Extracted data entries:

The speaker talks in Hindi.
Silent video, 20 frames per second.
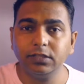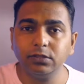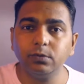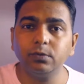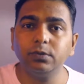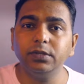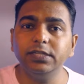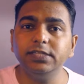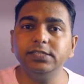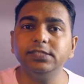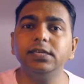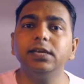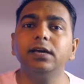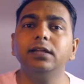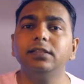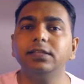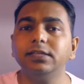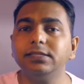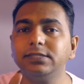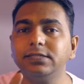हैं तो वो नीचे
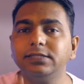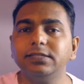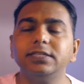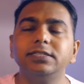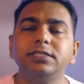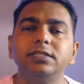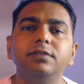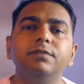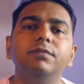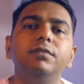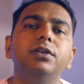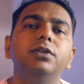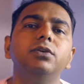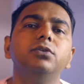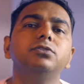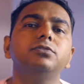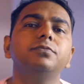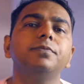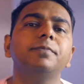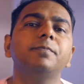आते हैं सजेस्टेड
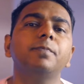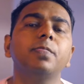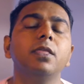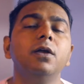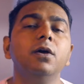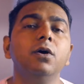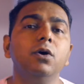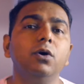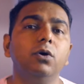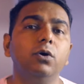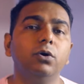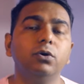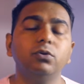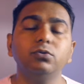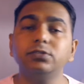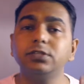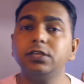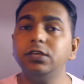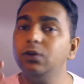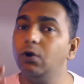वीडियोज़ में और
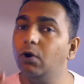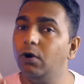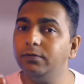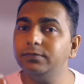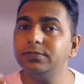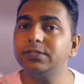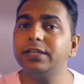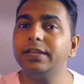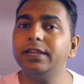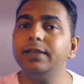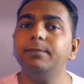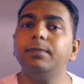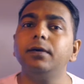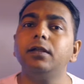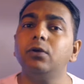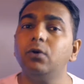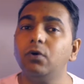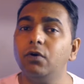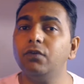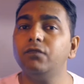उसकी होम स्क्रीन
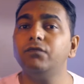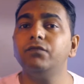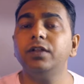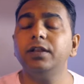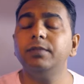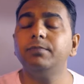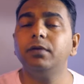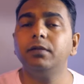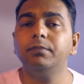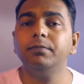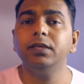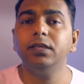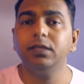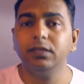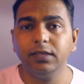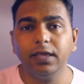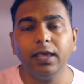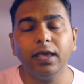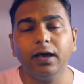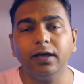पर होम फीड पर भी
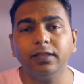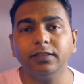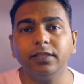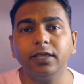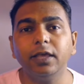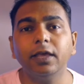ये आते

→ Task requirements
Leave the pictures out, and transcribe each of the records exactly.

→ Response
The speaker talks in Hindi.
Silent video, 20 frames per second.
हैं तो वो नीचे
आते हैं सजेस्टेड
वीडियोज़ में और
उसकी होम स्क्रीन
पर होम फीड पर भी
ये आते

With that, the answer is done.